Your instructions: Below are some records. Retype exactly the lines from the one containing "[00:00:03.20 to 00:00:04.27]" through the one containing "Verbatim transcript: ovviamente", both included, skipping every picture.
▶
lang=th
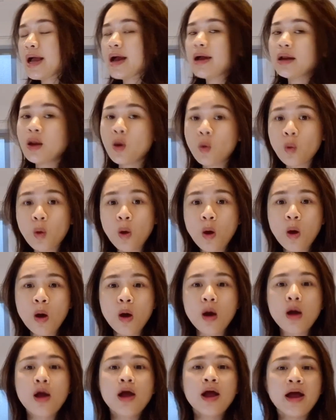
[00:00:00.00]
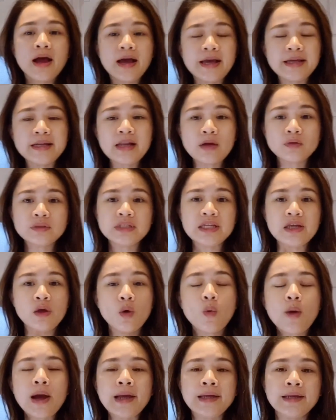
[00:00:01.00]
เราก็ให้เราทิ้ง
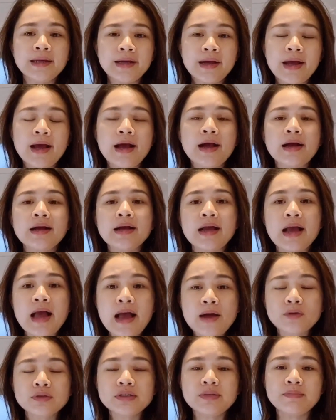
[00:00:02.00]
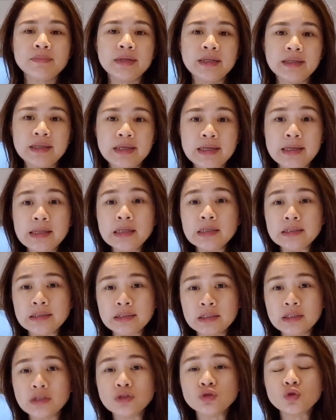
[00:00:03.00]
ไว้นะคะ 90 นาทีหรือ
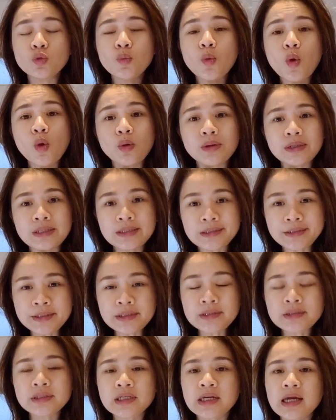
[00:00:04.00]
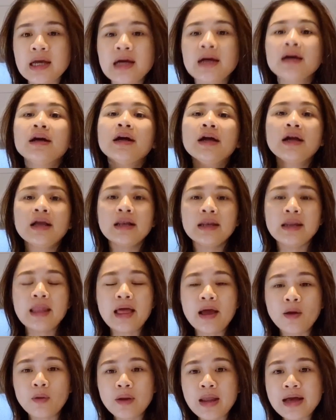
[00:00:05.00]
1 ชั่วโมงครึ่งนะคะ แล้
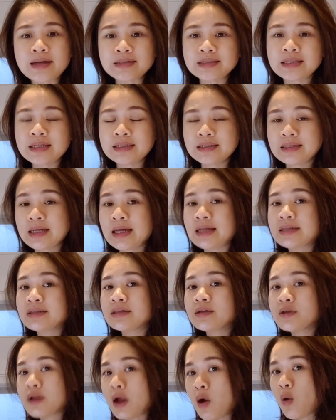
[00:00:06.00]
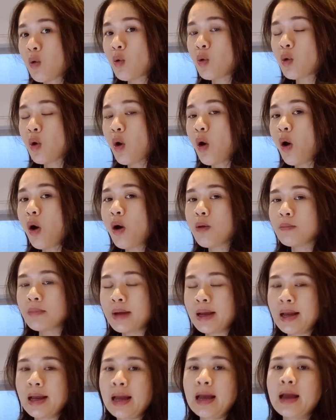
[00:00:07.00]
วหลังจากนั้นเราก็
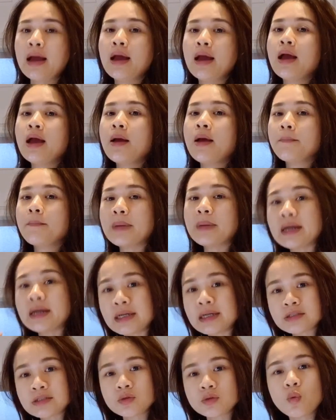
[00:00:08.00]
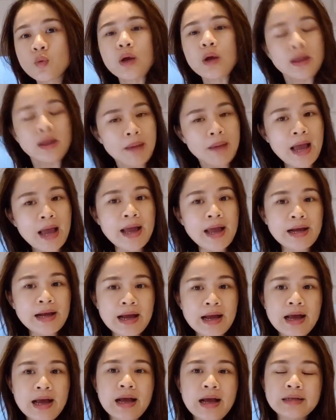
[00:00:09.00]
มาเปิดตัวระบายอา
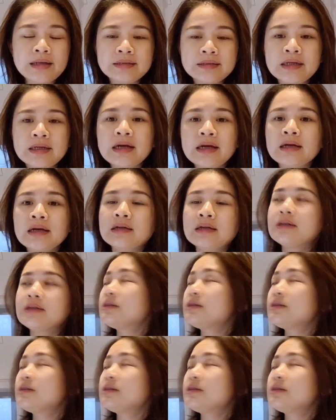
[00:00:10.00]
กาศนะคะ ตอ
◀
▶
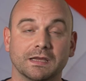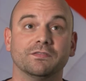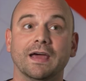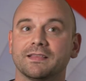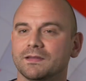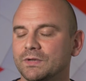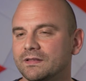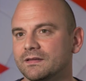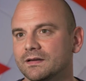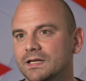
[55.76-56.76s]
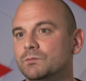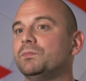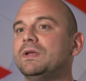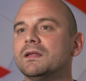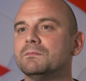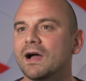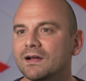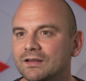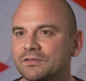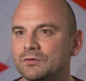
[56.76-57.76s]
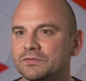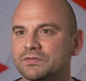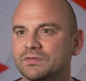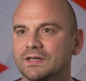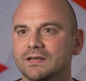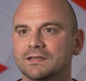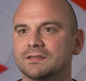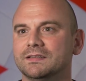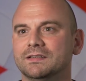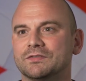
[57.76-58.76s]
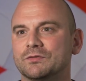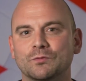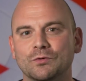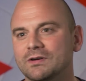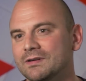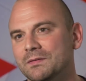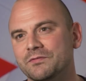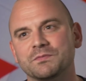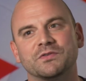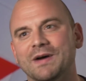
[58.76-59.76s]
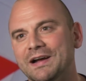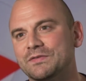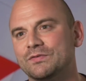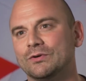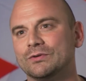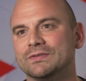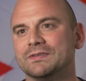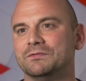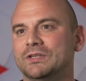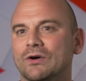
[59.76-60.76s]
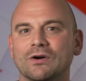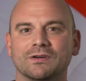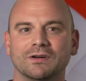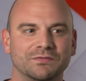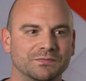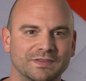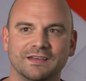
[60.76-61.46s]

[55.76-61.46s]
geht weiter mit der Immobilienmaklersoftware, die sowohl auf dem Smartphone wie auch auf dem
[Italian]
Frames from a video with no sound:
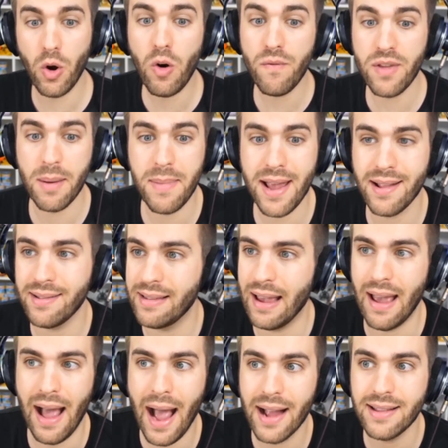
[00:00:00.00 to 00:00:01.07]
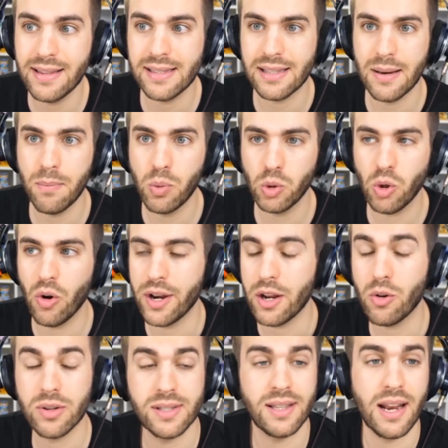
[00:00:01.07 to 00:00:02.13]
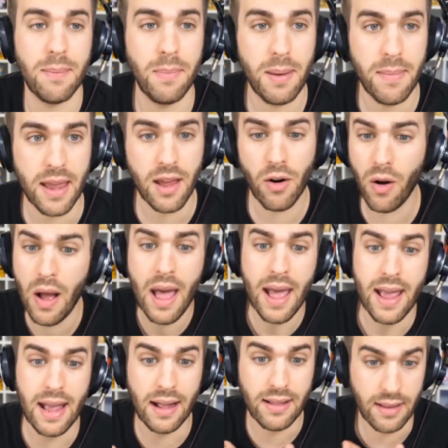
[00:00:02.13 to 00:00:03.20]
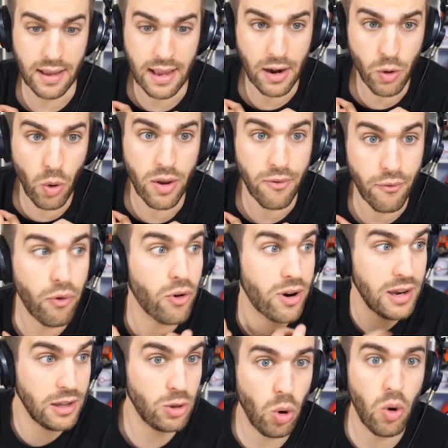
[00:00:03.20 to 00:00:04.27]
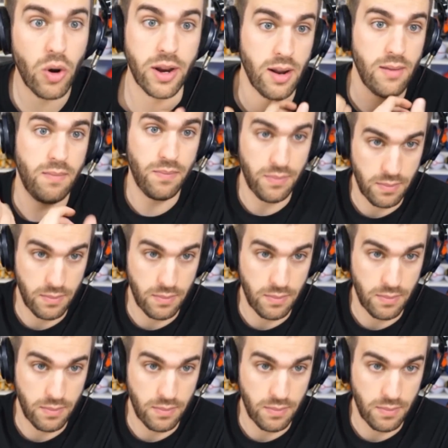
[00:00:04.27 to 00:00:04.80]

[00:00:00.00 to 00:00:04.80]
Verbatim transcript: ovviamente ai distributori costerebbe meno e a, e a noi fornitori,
◀
Finished exercise:
[00:00:03.20 to 00:00:04.27]
[00:00:04.27 to 00:00:04.80]

[00:00:00.00 to 00:00:04.80]
Verbatim transcript: ovviamente ai distributori costerebbe meno e a, e a noi fornitori,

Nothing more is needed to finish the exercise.